CAMBRIDGE, Mass., May 27, 2020 /PRNewswire/ — Despite universal advanced or expert data management expertise in large U.S. financial institutions, more than a third (thirty-five percent) that are pursuing digital transformations with less-than-anticipated impact are not expecting results for three to five years. Further, nearly half of survey respondents say they can’t keep up with competitors nor service customers in an optimal way, according to a new survey from Tamr, the data mastering company, on the state of data and digital transformation.
Tamr conducted the survey of 300 C-suite executives in United States financial institutions with revenue of $1 billion or greater.
Sixty-nine percent of those surveyed agreed that data is very important to digital transformation efforts. Further, fifty-eight percent of those engaged in a digital transformation initiative believe leveraging data is vital to the future success of the business. Yet, further questions from the survey reveal unresolved challenges with data and its readiness. This is surprising given the importance of digital transformation to financial organizations and level of investment in it over the past fifteen years.
Key findings from the survey include:
Desire and willingness to invest in digital transformation is near universal
- Only one percent of those surveyed are not pursuing digital transformation.
- The main drivers of digital transformation are keeping up with/staying ahead of competitors (cited by forty-seven percent) and moving faster than competitors (cited by forty-five percent).
Data and data management are drags on digital transformation
- Sixty-three percent of those that report that their data is insufficiently supporting their efforts say it’s because their data is too vast to analyze.
- In fact, twenty-eight percent identify unreliable data as a motivator for digital transformation, with sixteen percent describing their data as disorganized (nine percent) or unusable (seven percent). This despite the fact that ninety-three percent of respondents report having either advanced or expert data management expertise.
There are notable impediments to managing data
- Nearly a quarter of respondents are dissatisfied with their methods for managing data velocity, volume and variety.
- Common obstacles include: Data volume (fifty-one percent), data management methods unaligned with digital transformation initiatives (forty-four percent), outdated data management methods (forty percent), data variety problems (thirty-six percent) and data velocity problems (twenty-nine percent).
To better contribute to the success of their digital transformations, respondents agreed that their data must be in the following state:
- Accurate, complete and credible (sixty-four percent)
- Enables clear insights into informed decision-making across the business (sixty-four percent)
- Accessible and brought together from key systems (sixty-one percent)
- The primary driver in making us a data-driven organization (fifty-eight percent)
- Seventy-five percent can’t keep up with constant data changes over time.
- Fifty-five percent of those reporting non-scalable data management practices say they are choking on too much data.
- Among weaknesses, fifty-four percent cite speed to insight, forty-seven percent having to unify hundreds – even thousands – of data sources across the enterprise, and thirty-nine percent labor-intensive processes for data wrangling.
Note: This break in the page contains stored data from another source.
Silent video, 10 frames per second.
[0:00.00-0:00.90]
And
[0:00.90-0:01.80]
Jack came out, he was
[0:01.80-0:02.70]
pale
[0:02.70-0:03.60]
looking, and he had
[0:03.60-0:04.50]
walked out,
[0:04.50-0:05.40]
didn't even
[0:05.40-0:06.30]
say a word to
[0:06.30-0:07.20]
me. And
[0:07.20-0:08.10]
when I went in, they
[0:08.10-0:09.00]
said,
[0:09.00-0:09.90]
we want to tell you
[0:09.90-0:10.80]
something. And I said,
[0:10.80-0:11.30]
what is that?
- Only two percent reported no areas of data management practice as needing the most improvement toward digital transformation initiatives.
A strong desire for solutions to data volume, variety and velocity
- More than half of respondents involved in digital transformation initiatives (fifty-two percent) say they are ready to purchase a solution to assist with data volume, variety and velocity because more than half (fifty-four percent) have solutions that don’t scale or provide a complete, accurate view of data.
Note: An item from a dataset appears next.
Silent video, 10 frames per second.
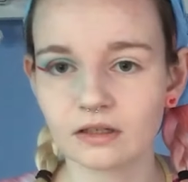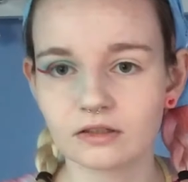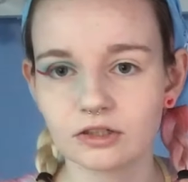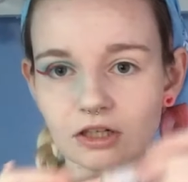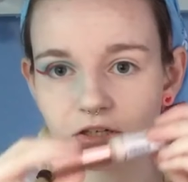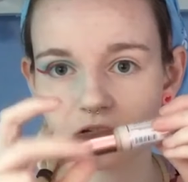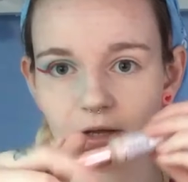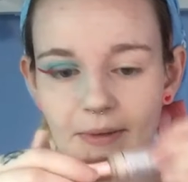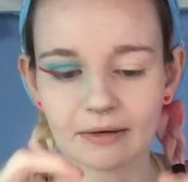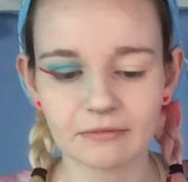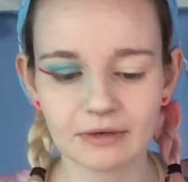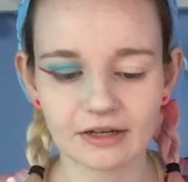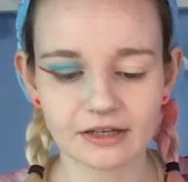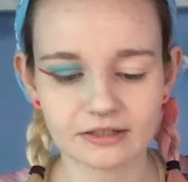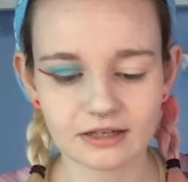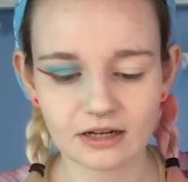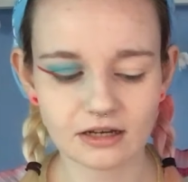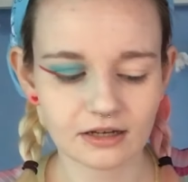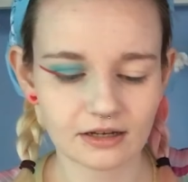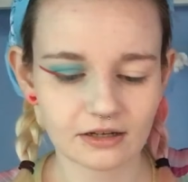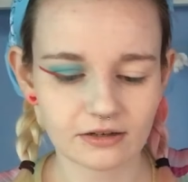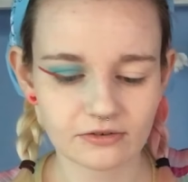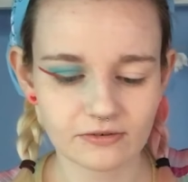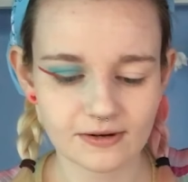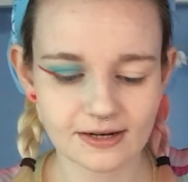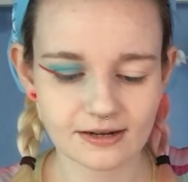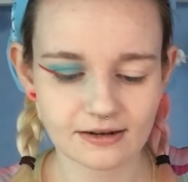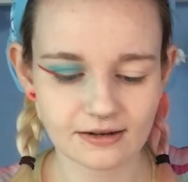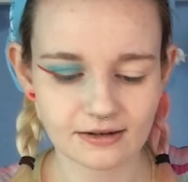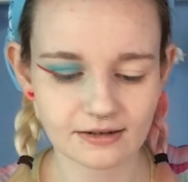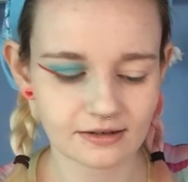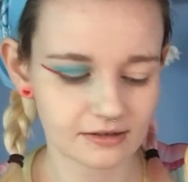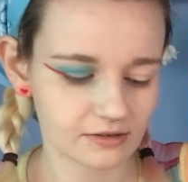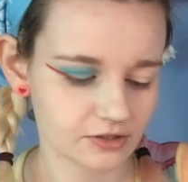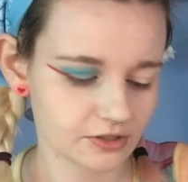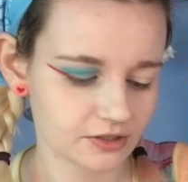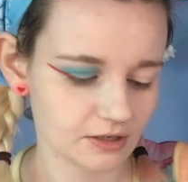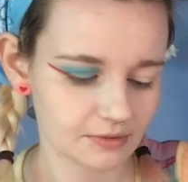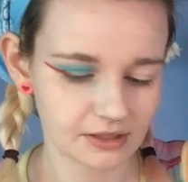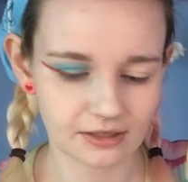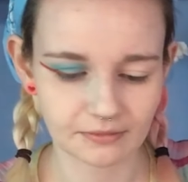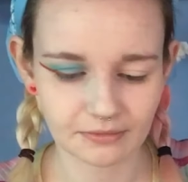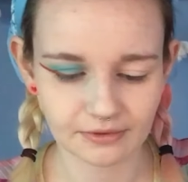Just going to go back with my concealer and try and sharpen it up.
- In addition, fifty-three percent say that they aren’t utilizing their current data to its full potential because it’s siloed throughout the organization; fifty-one percent report needing help with the constantly changing state of their data; and forty-six percent say their digital transformations are slow and not delivering the impact they should.
“Our survey found that financial institutions are spending too much time trying to integrate company data (at forty-two percent), too much budget on cleaning company data (forty-one percent) and too much time trying to unify company data (thirty-nine percent),” said Jenn McAuliffe, Head of Sales, Tamr. “In spite of all this, only three percent already have a viable solution in place. This perhaps suggests a fast-mover advantage opportunity for those who implement the right solutions now.”
About this Survey
This survey was conducted by Tamr in conjunction with Censuswide, who surveyed 300 C-level executives and founders from financial service companies within the United States with revenue of $1billion or greater. Fieldwork was carried out between November 6 and November 20, 2019. Censuswide abided by and employs members of the Market Research Society. All survey panellists are double-opted-in (with an opt-in and validation process) in line with MRS and ESOMAR standards.
About Tamr, Inc.
Tamr is the leading data mastering company that accelerates data-driven business outcomes for large organizations. Industry leaders like Toyota, Societe Generale, and Thomson Reuters trust Tamr to manage their enterprise data as an asset. Tamr’s unique approach of using human-guided machine learning algorithms to accelerate data mastering projects lets the world’s largest organizations enhance their data operations, rapidly activate latent data, and increase the velocity of business outcomes through data-driven insights. With a co-founding team led by Andy Palmer (founding CEO of Vertica) and Mike Stonebraker (Turing Award winner) and backed by investors including NEA and Google Ventures, Tamr is transforming how companies get value from their data.